_WHAT TO PRODUCE:_ Give back only the lines in the records below from the one with "[00:00:04.00 to 00:00:05.00]" to the one with "[0:03.00-0:04.00]", both inclusive, word for word.

_SOURCE INFORMATION:_
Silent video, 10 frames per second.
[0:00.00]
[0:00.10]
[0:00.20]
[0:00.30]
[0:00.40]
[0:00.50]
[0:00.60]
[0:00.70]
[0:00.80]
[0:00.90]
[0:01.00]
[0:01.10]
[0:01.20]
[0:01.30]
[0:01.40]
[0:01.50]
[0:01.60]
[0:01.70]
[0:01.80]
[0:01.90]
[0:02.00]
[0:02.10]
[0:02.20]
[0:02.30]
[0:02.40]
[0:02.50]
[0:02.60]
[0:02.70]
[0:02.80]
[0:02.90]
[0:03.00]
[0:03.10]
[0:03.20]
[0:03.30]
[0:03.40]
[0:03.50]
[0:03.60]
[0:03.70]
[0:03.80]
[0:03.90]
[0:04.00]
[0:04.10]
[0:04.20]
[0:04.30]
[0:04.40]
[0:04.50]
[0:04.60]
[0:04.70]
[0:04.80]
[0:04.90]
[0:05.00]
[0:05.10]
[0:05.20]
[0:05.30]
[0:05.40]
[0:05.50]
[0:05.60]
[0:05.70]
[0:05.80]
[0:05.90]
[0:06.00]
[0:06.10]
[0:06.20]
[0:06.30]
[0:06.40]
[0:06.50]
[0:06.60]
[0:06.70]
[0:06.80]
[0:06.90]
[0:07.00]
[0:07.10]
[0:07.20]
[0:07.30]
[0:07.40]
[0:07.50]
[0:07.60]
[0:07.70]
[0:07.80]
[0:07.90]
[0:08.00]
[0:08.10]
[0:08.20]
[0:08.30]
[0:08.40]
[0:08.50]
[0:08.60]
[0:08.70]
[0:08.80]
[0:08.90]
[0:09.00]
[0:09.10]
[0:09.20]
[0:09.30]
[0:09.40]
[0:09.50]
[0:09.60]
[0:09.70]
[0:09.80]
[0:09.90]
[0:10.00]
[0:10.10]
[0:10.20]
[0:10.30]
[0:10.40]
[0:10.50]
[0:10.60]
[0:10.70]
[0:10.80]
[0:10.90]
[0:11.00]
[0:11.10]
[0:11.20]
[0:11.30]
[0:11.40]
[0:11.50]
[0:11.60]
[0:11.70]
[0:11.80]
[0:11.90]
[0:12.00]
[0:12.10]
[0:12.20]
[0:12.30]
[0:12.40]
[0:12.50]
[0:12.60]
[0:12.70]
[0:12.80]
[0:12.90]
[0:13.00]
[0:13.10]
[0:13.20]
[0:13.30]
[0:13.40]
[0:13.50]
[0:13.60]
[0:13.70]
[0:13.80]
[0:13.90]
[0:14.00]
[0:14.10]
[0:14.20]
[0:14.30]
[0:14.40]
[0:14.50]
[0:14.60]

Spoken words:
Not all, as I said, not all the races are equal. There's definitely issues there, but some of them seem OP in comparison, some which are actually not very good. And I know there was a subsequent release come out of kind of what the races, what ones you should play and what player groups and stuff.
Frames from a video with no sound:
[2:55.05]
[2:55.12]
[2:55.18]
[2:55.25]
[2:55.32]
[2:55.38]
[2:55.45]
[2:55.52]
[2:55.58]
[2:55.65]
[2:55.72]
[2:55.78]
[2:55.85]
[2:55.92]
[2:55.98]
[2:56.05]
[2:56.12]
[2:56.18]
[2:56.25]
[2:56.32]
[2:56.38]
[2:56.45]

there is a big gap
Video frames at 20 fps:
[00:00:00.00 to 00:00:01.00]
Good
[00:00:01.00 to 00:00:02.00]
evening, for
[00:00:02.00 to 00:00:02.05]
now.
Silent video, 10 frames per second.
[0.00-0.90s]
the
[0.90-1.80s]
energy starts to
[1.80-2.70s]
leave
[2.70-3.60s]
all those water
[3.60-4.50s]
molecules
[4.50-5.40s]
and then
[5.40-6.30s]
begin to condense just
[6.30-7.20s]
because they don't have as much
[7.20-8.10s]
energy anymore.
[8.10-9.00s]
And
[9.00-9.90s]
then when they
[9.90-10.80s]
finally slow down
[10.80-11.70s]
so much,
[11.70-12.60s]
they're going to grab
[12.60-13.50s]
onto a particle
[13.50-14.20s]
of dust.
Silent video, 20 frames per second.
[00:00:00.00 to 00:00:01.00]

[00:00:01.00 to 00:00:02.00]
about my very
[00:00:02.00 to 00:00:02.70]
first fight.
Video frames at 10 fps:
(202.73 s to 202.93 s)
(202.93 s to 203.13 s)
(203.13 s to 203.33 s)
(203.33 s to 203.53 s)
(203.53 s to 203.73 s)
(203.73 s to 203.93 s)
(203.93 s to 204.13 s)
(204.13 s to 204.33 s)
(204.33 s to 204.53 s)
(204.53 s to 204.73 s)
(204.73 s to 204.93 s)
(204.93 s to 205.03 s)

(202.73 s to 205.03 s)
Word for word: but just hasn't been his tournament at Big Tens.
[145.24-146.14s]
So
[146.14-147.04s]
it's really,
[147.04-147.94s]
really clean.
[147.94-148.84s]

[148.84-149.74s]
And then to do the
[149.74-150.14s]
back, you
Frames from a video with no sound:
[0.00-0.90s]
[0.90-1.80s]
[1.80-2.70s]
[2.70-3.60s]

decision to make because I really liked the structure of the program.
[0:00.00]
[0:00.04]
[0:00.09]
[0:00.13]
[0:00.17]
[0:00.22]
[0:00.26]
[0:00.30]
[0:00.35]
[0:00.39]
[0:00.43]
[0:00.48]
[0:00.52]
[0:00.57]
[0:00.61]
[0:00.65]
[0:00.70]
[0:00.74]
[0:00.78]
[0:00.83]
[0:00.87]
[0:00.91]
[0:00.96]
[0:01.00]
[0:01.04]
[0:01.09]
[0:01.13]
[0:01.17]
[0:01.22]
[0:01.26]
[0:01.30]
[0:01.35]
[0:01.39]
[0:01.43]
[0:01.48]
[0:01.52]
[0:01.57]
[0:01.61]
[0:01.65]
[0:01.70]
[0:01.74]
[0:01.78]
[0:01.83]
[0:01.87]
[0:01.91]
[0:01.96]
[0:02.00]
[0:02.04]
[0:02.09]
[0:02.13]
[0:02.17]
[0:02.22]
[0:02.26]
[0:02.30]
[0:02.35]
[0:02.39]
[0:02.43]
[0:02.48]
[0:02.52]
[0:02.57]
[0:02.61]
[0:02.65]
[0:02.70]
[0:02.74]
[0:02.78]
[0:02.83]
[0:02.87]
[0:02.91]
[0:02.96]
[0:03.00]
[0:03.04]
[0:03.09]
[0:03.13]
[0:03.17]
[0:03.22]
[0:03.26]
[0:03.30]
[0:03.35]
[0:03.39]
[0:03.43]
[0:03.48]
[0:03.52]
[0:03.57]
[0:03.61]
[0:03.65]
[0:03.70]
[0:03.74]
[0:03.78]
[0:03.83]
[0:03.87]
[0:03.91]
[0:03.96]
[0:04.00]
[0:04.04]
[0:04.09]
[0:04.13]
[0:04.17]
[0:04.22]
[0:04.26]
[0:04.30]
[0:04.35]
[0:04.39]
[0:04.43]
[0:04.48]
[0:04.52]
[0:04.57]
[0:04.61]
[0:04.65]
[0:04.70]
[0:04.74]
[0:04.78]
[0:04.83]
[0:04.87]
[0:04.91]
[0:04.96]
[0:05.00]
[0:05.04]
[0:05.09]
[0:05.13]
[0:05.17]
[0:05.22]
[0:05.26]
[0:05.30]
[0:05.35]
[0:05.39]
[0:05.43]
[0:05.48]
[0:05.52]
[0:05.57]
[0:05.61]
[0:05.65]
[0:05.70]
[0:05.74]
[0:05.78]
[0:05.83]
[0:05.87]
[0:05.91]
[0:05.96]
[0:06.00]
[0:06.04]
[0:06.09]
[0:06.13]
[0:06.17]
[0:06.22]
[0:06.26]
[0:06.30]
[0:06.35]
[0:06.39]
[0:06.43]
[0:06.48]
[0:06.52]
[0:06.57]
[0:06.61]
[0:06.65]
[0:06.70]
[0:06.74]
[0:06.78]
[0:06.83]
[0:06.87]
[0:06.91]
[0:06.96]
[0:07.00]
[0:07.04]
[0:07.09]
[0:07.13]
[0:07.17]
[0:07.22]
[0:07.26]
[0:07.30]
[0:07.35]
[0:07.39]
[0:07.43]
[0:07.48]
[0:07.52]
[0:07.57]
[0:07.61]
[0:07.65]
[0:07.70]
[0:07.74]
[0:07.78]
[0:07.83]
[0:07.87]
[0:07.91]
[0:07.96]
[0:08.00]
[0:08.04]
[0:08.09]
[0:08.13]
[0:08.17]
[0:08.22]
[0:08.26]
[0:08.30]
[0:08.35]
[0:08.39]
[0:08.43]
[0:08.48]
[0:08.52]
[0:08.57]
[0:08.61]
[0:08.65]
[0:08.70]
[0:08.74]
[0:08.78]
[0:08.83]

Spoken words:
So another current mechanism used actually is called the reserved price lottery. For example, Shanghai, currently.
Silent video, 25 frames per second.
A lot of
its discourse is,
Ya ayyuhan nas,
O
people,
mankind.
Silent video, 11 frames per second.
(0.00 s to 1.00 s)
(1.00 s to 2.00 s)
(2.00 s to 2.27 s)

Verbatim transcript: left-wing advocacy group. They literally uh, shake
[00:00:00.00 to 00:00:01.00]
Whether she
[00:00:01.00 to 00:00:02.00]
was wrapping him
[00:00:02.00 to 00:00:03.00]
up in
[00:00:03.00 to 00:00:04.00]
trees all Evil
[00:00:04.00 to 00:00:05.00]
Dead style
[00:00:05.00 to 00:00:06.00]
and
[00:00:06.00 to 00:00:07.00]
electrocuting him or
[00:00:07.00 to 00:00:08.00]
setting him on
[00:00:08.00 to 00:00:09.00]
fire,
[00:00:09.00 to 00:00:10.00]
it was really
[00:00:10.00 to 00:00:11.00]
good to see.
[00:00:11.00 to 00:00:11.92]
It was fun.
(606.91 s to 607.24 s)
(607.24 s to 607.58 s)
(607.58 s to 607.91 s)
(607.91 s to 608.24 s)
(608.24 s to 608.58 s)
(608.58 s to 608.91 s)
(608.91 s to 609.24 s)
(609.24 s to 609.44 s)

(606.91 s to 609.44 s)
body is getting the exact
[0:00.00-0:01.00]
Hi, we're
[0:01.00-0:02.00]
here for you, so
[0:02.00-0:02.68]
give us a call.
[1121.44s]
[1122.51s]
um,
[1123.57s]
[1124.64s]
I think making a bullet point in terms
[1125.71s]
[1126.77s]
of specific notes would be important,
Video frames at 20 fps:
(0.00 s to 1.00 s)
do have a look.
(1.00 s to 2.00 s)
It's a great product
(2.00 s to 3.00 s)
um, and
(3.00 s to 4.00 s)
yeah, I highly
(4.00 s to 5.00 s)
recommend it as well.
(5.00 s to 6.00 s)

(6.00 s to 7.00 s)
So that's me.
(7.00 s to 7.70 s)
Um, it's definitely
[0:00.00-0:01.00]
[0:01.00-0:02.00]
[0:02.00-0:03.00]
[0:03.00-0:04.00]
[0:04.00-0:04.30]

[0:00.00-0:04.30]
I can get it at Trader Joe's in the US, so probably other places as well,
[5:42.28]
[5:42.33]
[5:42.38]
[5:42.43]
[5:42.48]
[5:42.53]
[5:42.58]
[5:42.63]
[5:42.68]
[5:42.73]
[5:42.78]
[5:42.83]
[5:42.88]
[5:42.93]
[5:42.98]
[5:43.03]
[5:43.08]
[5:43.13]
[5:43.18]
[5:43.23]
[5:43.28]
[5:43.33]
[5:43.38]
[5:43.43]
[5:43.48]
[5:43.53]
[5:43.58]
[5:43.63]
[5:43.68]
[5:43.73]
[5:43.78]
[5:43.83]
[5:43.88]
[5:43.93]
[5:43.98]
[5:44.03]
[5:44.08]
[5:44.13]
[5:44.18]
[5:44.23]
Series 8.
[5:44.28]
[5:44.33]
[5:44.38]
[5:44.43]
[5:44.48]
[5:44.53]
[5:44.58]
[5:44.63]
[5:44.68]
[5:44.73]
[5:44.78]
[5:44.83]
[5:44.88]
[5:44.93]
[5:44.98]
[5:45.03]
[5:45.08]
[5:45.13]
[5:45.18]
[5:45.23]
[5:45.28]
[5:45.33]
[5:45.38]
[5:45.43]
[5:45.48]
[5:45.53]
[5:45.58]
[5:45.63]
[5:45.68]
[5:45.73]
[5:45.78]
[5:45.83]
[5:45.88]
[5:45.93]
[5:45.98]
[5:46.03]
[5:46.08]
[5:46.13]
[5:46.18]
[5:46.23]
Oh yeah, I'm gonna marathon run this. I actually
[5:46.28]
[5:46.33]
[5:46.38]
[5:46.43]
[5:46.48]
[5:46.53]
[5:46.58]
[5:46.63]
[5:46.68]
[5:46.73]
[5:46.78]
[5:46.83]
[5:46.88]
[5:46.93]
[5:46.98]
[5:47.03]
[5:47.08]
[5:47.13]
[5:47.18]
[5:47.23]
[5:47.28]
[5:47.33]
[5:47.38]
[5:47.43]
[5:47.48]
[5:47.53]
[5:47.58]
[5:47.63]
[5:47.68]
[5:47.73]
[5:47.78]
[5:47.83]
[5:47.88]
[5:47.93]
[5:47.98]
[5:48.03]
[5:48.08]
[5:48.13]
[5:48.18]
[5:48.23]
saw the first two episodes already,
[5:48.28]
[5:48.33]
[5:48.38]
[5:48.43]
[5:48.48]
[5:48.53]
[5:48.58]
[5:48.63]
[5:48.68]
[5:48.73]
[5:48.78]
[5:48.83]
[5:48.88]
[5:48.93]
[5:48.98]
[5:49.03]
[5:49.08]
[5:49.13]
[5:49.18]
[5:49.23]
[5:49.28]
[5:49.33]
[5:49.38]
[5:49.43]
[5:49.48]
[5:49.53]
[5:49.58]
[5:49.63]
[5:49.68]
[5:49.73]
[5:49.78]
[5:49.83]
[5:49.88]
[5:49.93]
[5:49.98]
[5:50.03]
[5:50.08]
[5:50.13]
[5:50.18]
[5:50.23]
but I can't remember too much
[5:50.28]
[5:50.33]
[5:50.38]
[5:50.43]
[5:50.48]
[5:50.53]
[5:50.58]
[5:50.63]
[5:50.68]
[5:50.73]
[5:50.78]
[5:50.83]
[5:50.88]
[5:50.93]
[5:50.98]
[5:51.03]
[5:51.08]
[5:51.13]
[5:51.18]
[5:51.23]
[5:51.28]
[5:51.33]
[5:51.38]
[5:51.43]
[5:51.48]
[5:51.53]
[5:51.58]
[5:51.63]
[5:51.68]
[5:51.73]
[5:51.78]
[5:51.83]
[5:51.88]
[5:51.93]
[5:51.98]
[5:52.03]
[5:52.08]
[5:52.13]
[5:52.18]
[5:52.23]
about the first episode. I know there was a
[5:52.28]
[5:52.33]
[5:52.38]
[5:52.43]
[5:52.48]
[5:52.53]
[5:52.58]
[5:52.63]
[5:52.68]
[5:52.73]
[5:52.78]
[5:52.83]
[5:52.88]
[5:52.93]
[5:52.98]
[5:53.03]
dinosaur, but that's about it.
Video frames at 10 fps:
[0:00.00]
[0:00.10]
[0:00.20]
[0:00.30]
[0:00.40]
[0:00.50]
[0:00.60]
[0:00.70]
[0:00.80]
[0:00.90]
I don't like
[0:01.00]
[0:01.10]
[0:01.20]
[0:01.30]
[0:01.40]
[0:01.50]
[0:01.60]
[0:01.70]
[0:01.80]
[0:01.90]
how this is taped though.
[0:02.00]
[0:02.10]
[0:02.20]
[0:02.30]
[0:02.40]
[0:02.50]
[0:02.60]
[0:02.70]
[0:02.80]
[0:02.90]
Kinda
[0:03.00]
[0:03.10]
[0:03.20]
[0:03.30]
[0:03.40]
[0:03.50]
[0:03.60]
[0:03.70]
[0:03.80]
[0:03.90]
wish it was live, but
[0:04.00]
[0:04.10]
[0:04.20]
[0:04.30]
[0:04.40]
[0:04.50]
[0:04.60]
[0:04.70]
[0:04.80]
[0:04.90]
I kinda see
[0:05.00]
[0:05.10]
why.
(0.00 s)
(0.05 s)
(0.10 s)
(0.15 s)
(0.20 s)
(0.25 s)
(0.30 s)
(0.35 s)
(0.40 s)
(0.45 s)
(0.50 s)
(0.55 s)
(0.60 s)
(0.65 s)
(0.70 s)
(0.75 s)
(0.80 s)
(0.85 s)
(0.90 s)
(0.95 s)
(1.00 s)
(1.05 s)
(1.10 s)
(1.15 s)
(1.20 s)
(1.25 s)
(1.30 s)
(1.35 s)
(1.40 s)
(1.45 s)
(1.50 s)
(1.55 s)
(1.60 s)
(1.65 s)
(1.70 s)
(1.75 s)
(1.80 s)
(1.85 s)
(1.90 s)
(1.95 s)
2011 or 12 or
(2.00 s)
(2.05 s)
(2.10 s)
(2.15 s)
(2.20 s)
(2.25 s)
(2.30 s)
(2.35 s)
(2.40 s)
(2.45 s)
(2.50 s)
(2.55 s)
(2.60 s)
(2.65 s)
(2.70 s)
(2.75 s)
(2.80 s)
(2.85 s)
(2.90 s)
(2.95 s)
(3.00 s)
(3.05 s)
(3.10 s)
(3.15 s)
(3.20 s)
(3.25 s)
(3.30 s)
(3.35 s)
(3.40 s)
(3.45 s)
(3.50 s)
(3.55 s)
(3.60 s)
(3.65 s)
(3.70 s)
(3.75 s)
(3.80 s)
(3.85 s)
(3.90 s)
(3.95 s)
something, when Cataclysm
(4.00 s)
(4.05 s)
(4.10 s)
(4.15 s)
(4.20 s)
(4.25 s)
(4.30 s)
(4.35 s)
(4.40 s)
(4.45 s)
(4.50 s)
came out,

_SOLUTION TO THIS EXERCISE:_
[00:00:04.00 to 00:00:05.00]
Dead style
[00:00:05.00 to 00:00:06.00]
and
[00:00:06.00 to 00:00:07.00]
electrocuting him or
[00:00:07.00 to 00:00:08.00]
setting him on
[00:00:08.00 to 00:00:09.00]
fire,
[00:00:09.00 to 00:00:10.00]
it was really
[00:00:10.00 to 00:00:11.00]
good to see.
[00:00:11.00 to 00:00:11.92]
It was fun.
(606.91 s to 607.24 s)
(607.24 s to 607.58 s)
(607.58 s to 607.91 s)
(607.91 s to 608.24 s)
(608.24 s to 608.58 s)
(608.58 s to 608.91 s)
(608.91 s to 609.24 s)
(609.24 s to 609.44 s)

(606.91 s to 609.44 s)
body is getting the exact
[0:00.00-0:01.00]
Hi, we're
[0:01.00-0:02.00]
here for you, so
[0:02.00-0:02.68]
give us a call.
[1121.44s]
[1122.51s]
um,
[1123.57s]
[1124.64s]
I think making a bullet point in terms
[1125.71s]
[1126.77s]
of specific notes would be important,
Video frames at 20 fps:
(0.00 s to 1.00 s)
do have a look.
(1.00 s to 2.00 s)
It's a great product
(2.00 s to 3.00 s)
um, and
(3.00 s to 4.00 s)
yeah, I highly
(4.00 s to 5.00 s)
recommend it as well.
(5.00 s to 6.00 s)

(6.00 s to 7.00 s)
So that's me.
(7.00 s to 7.70 s)
Um, it's definitely
[0:00.00-0:01.00]
[0:01.00-0:02.00]
[0:02.00-0:03.00]
[0:03.00-0:04.00]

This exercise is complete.